* [GIVEN INFORMATION]
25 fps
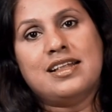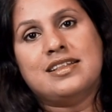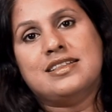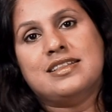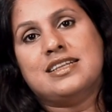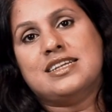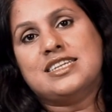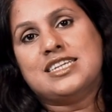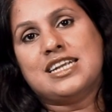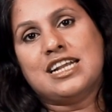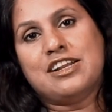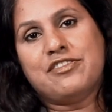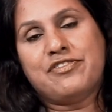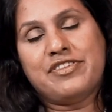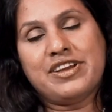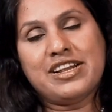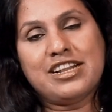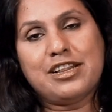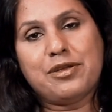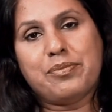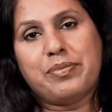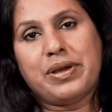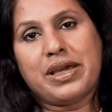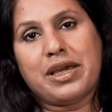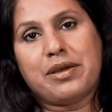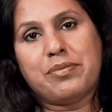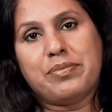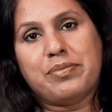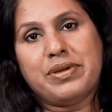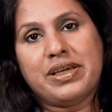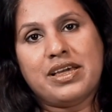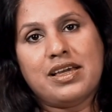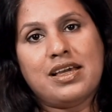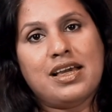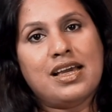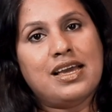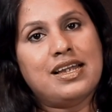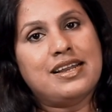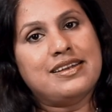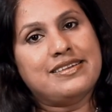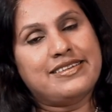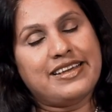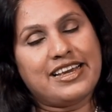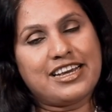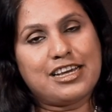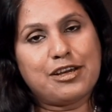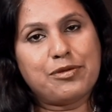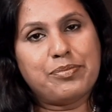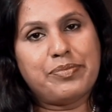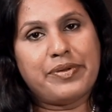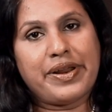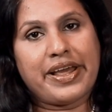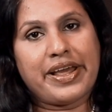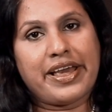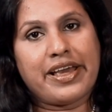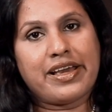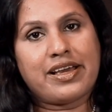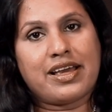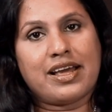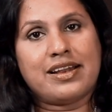Then she'll feed the baby, take a break,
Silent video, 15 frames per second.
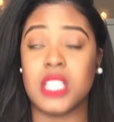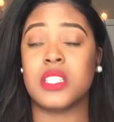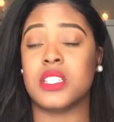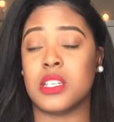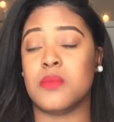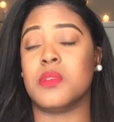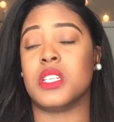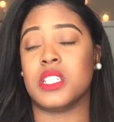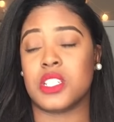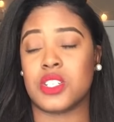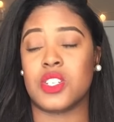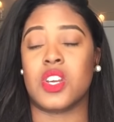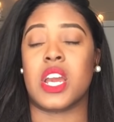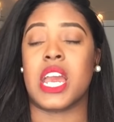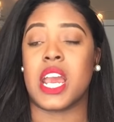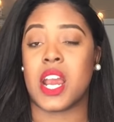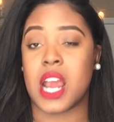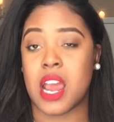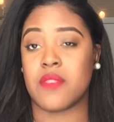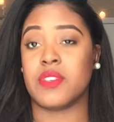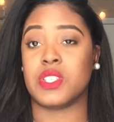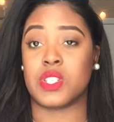to deep condition your hair
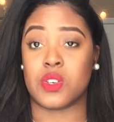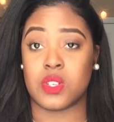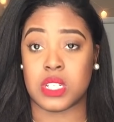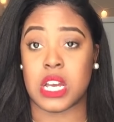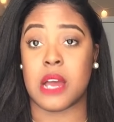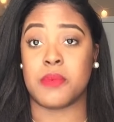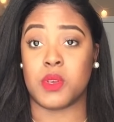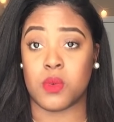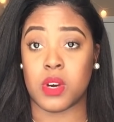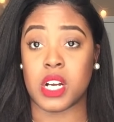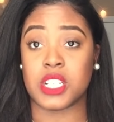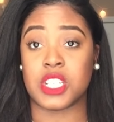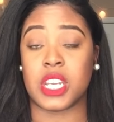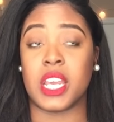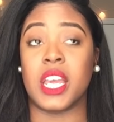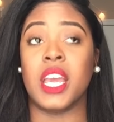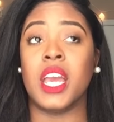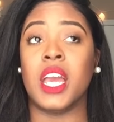every single time you wash it.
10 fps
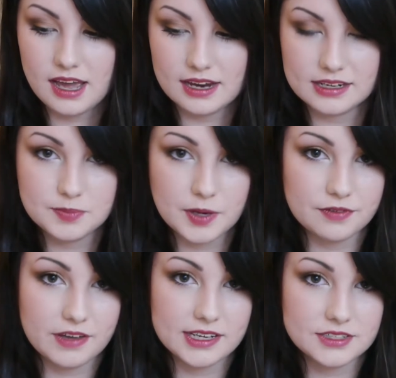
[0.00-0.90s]
and it's
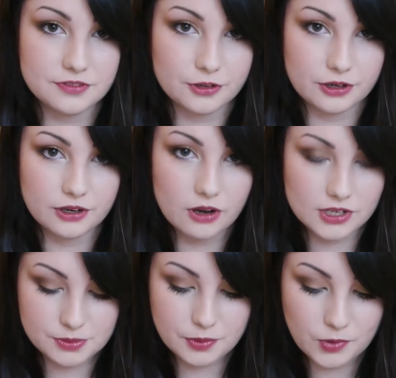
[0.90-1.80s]
perfect for
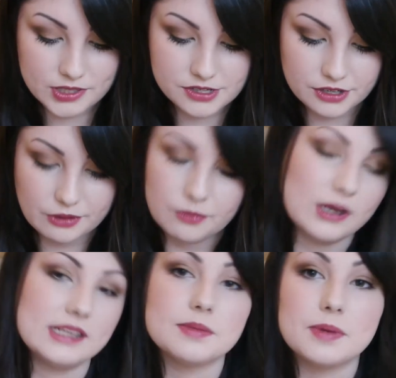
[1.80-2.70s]
autumn and winter
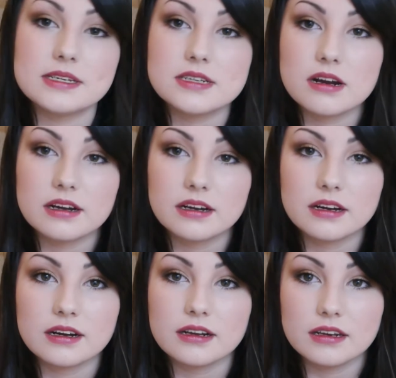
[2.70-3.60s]
when it's a bit darker
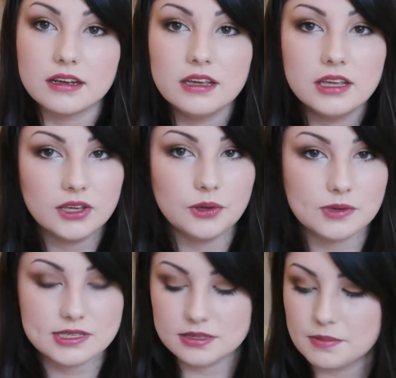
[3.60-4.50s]
and
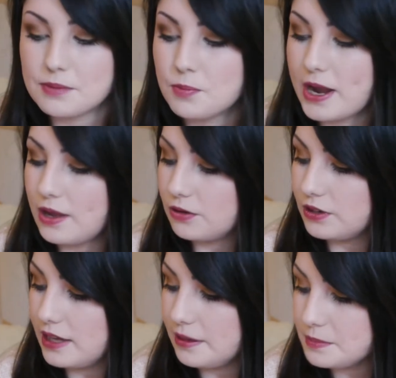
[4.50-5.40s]
want something bright on
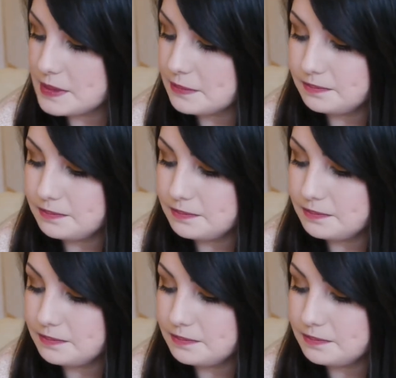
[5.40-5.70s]
her lips.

* [BRIEF] In your answer, repeat the material above in full, exactly, and without its pictures.

* [WRITTEN RESPONSE]
25 fps
Then she'll feed the baby, take a break,
Silent video, 15 frames per second.
to deep condition your hair
every single time you wash it.
10 fps
[0.00-0.90s]
and it's
[0.90-1.80s]
perfect for
[1.80-2.70s]
autumn and winter
[2.70-3.60s]
when it's a bit darker
[3.60-4.50s]
and
[4.50-5.40s]
want something bright on
[5.40-5.70s]
her lips.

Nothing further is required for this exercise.